Imagen 2. Fondo del lavavajillas, el cual, al estar inundado, evacuaba agua hacia la cocina
Como en el caso del televisor, los primeros pasos, además de cortar la llave del paso de agua al lavavajillas, evidentemente, fueron la investigación sobre qué puede originar ese fallo y qué coste tenían las diferentes alternativas a valorar, con ello, me encontraba con el siguiente escenario:
- Adquirir una nueva elecroválvula de inyección de agua, siendo en este caso particular la pieza que había llegado al final de su vida útil, la cual condenaba del mismo modo la vida útil del conjunto del lavavajillas, y sustituirla uno mismo. El coste económico asociado a esta alternativa se encuentra en 12€ del coste de esta electroválvula nueva.
- Reparar el lavavajillas bajo un servicio de reparación de electrodomésticos. Valorando alternativas en la ciudad donde resido, estos servicios de reparación oscilan entre los 120 y los 180€.
- Sustituir el lavavajillas completo. Siendo un lavavajillas de marca blanca y sustituirlo por otro de categoría similar, nos situamos en un escenario económico que baila entre los 250 y los 300€.
Con este mapa de alternativas desplegado, me decanté por la primera de ellas, reparar yo mismo el lavavajillas, así que tocó buscar un poco más de información sobre dónde se encuentra esta elecroválvula de inyección, cómo acceder hasta ella y sustituirla.

Imagen 3. Trabajo de sustitución de electroválvula de inyección
Pieza nueva en mano, y alguna que otra herramienta, tocó arremangarse y ponerse manos a la obra.
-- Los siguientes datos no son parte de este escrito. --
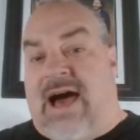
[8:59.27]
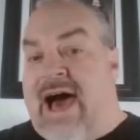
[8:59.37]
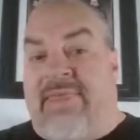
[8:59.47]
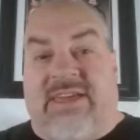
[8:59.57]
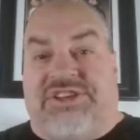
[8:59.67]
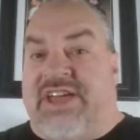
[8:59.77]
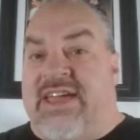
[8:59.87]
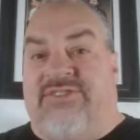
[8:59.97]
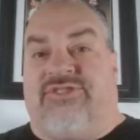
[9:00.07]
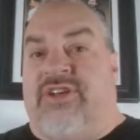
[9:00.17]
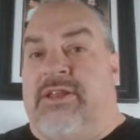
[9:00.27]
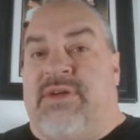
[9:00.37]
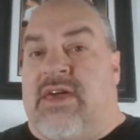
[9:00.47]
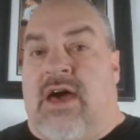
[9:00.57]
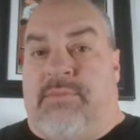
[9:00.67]
I think change is going to
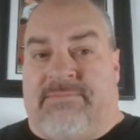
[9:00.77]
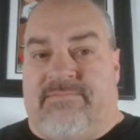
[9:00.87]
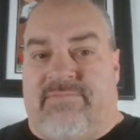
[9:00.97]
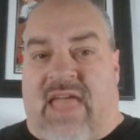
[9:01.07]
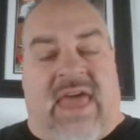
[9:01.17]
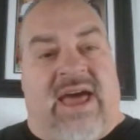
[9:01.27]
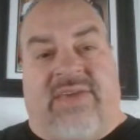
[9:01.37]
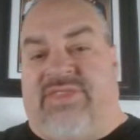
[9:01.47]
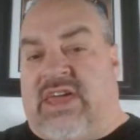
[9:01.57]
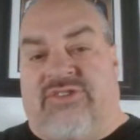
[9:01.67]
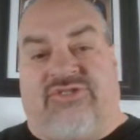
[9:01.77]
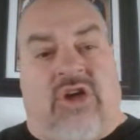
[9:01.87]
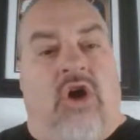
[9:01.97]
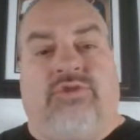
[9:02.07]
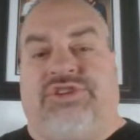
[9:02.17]
be coming. And I think it's
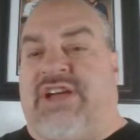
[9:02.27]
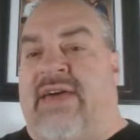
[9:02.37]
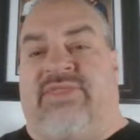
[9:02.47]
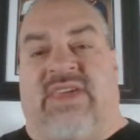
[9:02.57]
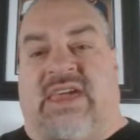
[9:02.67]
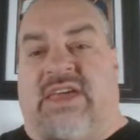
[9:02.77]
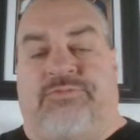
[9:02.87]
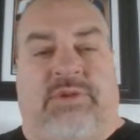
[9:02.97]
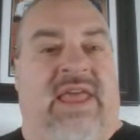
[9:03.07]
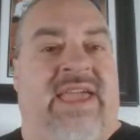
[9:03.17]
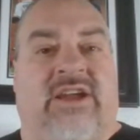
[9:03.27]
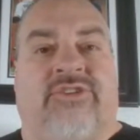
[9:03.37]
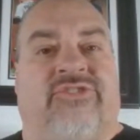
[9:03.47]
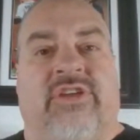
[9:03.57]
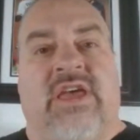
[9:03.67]
coach. I think it's
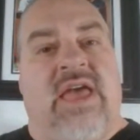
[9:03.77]
players.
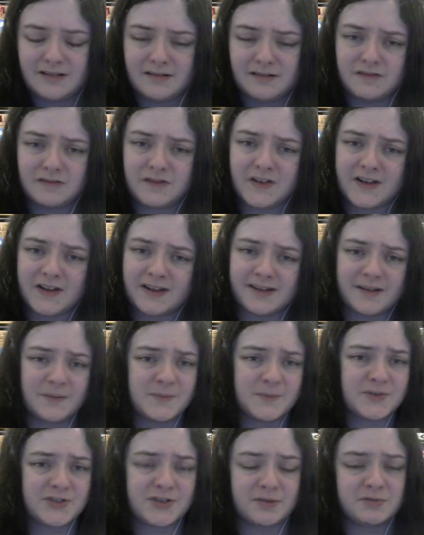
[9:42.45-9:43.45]
Fuck,
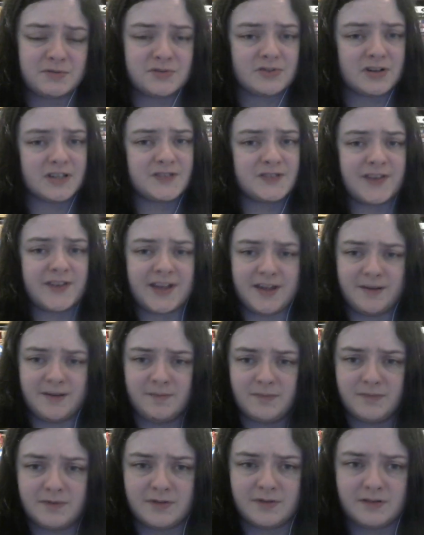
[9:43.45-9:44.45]
I'm so stressed for
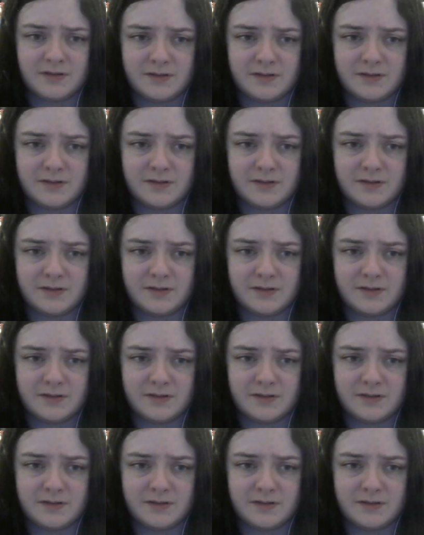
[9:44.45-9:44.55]
him.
En este caso, bajo un escenario de pleno desconocimiento sobre las piezas que conforman un lavavajillas, me resultó fácil desmontar el panel de acceso inferior, donde rápidamente pude identificar la vieja electroválvula que estaba fallando. Tan sólo tocó desmontar un par de abrazaderas metálicas, así como parte de la electrónica, para sustituir la pieza, volviendo a conectar todo como estaba en origen.

Imagen 4. Herramientas y conjunto de electroválvula de inyección antigua y nueva
Et voilà, lavavajillas arreglado, pero ese no es el punto central de la presente publicación, ¿recuerdas que dejamos reservado sobre la mesa ese ingrediente que representa el Salario Mínimo Interprofesional (SMI)?, pues repesquémolo.

Imagen 5. Lavavajillas reparado
Con un escenario económico de 1.424,5 euros brutos mensuales de Salario Mínimo Interprofesional (SMI), al cual se aproximan otros salarios, incluidos algunos de profesiones técnicas, y con una voraz inflación en la presente sociedad de la España de 2026, me planteo algunas preguntas: ¿qué opciones reales y accesibles existen?; ¿qué nos ha alejado de una sociedad del bienestar?; ¿qué herramientas legislativas podemos implementar para apostar por una economía circular que se adapte al presente contexto socioeconómico?; desde un balance puramente económico, ¿cómo es posible que permitamos que una pieza de 12€ condene un producto de 250€?; desde un balance ambiental, ¿en qué momento como sociedad nos planteamos sustituir un producto entero en lugar de repararlo cuando falla una única y pequeña pieza?
Para ir finalizando esta publicación, rescato el artículo 5 de la directiva que citaba al inicio, la “Directiva (UE) 2024/1799 por la que se establecen normas comunes para promover la reparación de bienes”, la cual especifica concretamente lo siguiente:
“2. La reparación en virtud del apartado 1 se efectuará en las siguientes condiciones:
- a) será gratuita o a un precio razonable;
- b) se efectuará en un plazo razonable a partir del momento en que el fabricante disponga físicamente del bien, lo haya recibido o el consumidor le haya proporcionado acceso a él;
- c) el fabricante podrá prestar al consumidor un bien de sustitución gratuitamente o a un precio razonable mientras dure la reparación, y
- d) en aquellos casos en los que la reparación sea imposible, el fabricante podrá ofrecer al consumidor un bien reacondicionado”.
Como cerraba en la anterior publicación, esperemos que, en el corto plazo, estas líneas de actuación permeen de forma efectiva en las empresas productoras y a lo largo de toda la cadena de valor, así como en el conjunto de la sociedad, pues a nadie se le ocurriría sustituir un coche únicamente porque le falla un inyector de gasolina.